As investors contemplate what slowing growth means for markets, Morgan Stanley Research details which sectors and industries have traditionally been more defensive and where this may be changing.
Defensive classics are sectors and industries that have traditionally held up during challenging market conditions—and a few that even thrive when times get tough.
Although markets have enjoyed one of the longest expansions on record, there is risk of a shift to downturn in the next twelve months. Ahead of any shift, Morgan Stanley Research analyzed nearly 25 years of historical patterns to identify the industries and sectors primed to withstand an equity market downturn. The results aren't always what investors might expect.
“We think this work challenges some of the traditional notions of defensiveness on a few fronts," says Adam Virgadamo, U.S. Equity Strategist and lead author of the recent report, The Defensive Scorecard: U.S. Equities. The report combines historical data and fundamental analysis to assess if what was defensive in the past will continue to be so in the future.
The research team's defensive scorecard evaluated industries and sectors based on three key metrics. The first is defensive performance—how returns fare during times of stress. The next metric is business stability, which assesses factors such as cash flow and sales growth volatility.
Investor income is the final broad metric, with analysts believing that stocks that return cash to shareholders have a larger buffer against price changes. In addition to quantitative screening, the scorecard also considers market trends and fundamental analyst input. The results yielded some expected defensive stalwarts—as well as a few surprises.

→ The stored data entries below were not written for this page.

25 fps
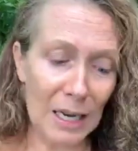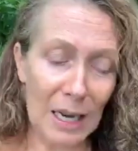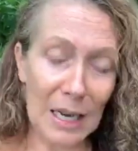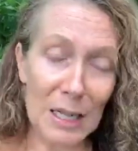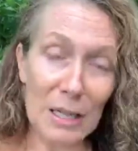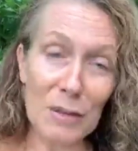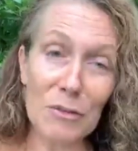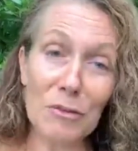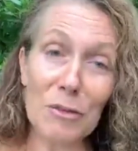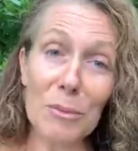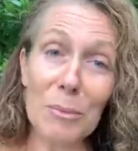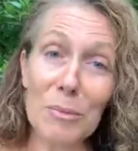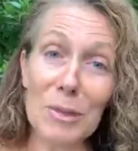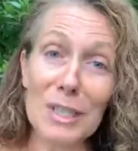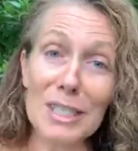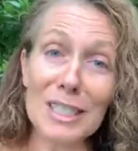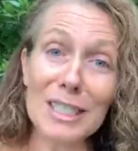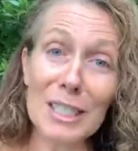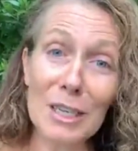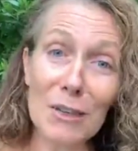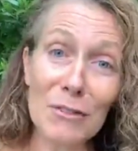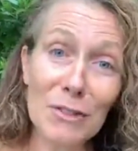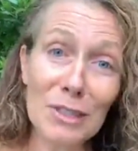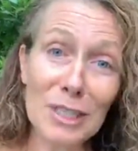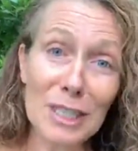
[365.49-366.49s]
either from the
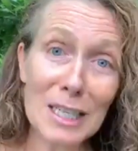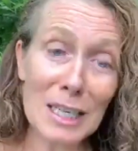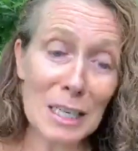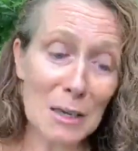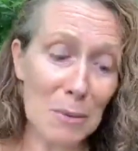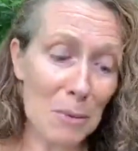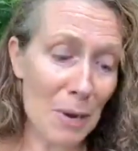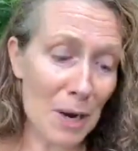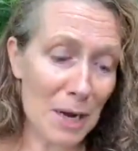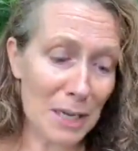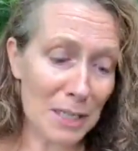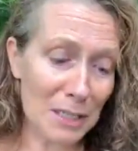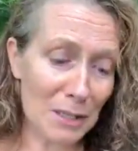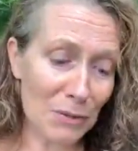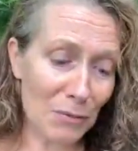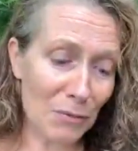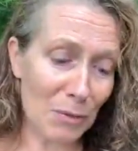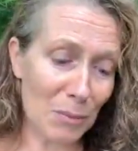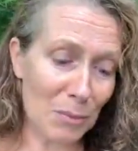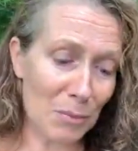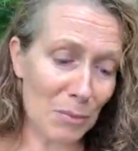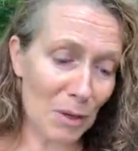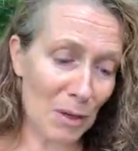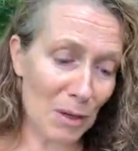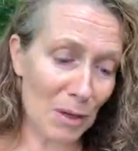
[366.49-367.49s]
self-seeding ones,
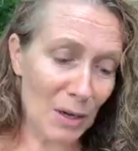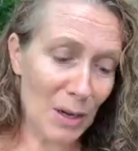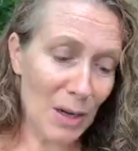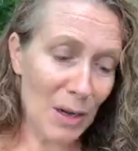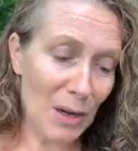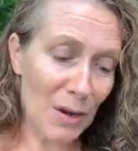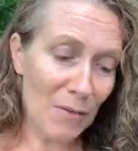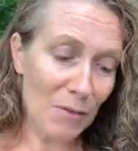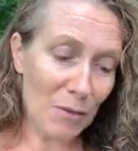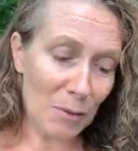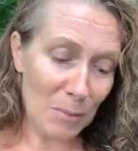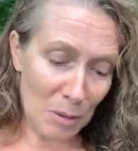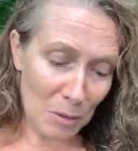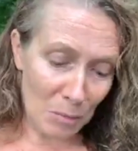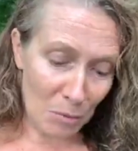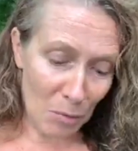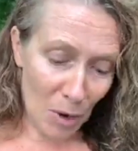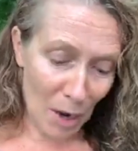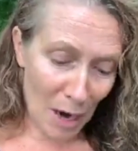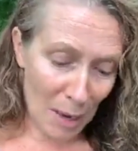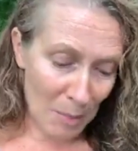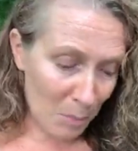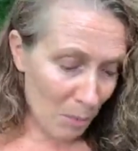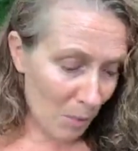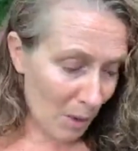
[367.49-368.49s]
from the from the
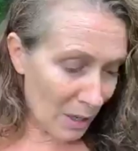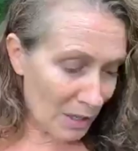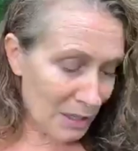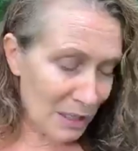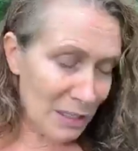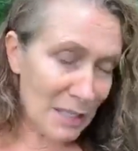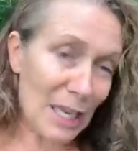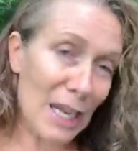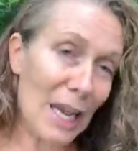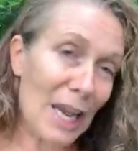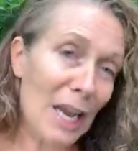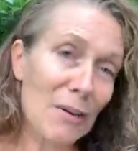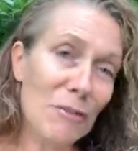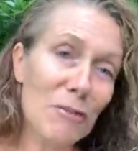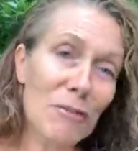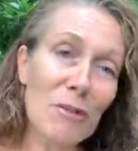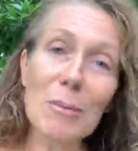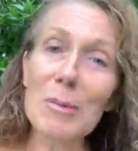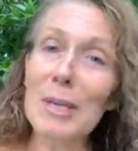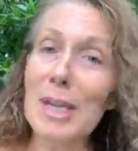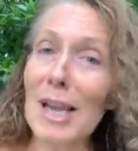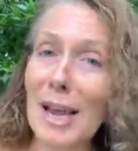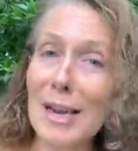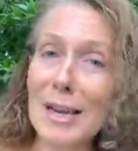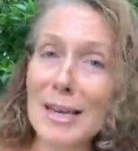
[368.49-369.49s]
ripe ones, and
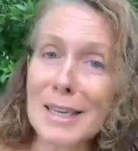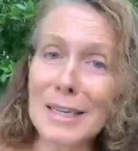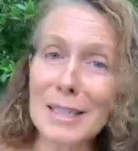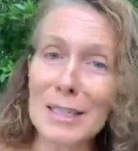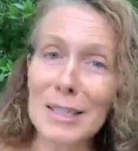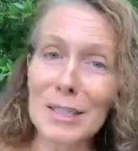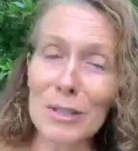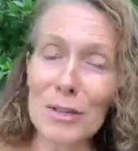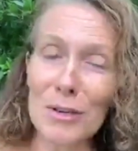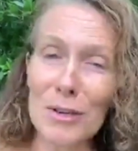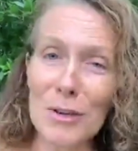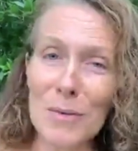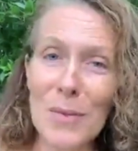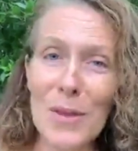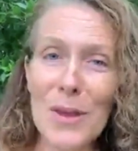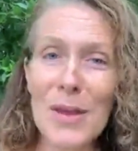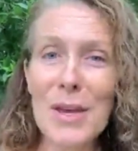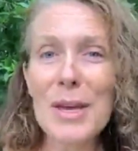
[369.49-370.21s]
from cuttings too.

The workhorses of this scorecard are what the Research team refers to as “Defensive Classics." These include sectors and industries that have traditionally held up during challenging market conditions—and a few that even thrive when times get tough.
The report classifies the Aerospace and Defense industry as “highly defensive," mainly because of growing Department of Defense budgets and an elevated global threat environment. Other solid defensive classics include Beverages, Health Care Equipment, Utilities, and Integrated Oil and Gas. In many cases, these industries represent products and services that consumers and governments rely on regardless of economic circumstances, or they're bolstered by demographic trends, such as an aging population.
Investors can think of sectors in the “Selective Defensives” category as potential contributors. “They screen as borderline defensive, mostly due to a few stocks or sub-segments," Virgadamo says.
In this category, sectors’ overall performance isn't entirely reliable, often because of new market trends shaking up traditional business practices. Health Care Providers and Services offers a good example. Hesitant to label the entire sector as defensive, the report parsed the more favorable sub-segments. Labs offer a defensive safe haven because their work is well defined and pricing model stable. However, drug supply chain stocks are less so, thanks to increased uncertainty around pricing and other volatile factors.
Specialty Chemicals and Industrial Gases and some specialized REITs—such as those focused on residential and health care projects—may provide similar defensive benefits beyond their sector's general performance.
Some sectors and industries once considered classically defensive may not perform as reliably today.
As an example, the Food Products industry has been considered historically defensive. However, the report found that the industry faces current revenue pressure from changing consumer preferences toward organic and natural items, cost increases from rising freight costs and increased customer service demands. These factors “diminish the industry's defensive nature," the analysts write. Pharmaceuticals is in a similar boat, with its once defensive benefits threatened by unstable prices and an industry shift toward niche disease medicine.
The report notes that no defensive scorecard can be exhaustive since some sub-segments or single stocks can always be more or less defensive, but is a strong start for defensive analysis as investors prepare for any potential shift in market leadership.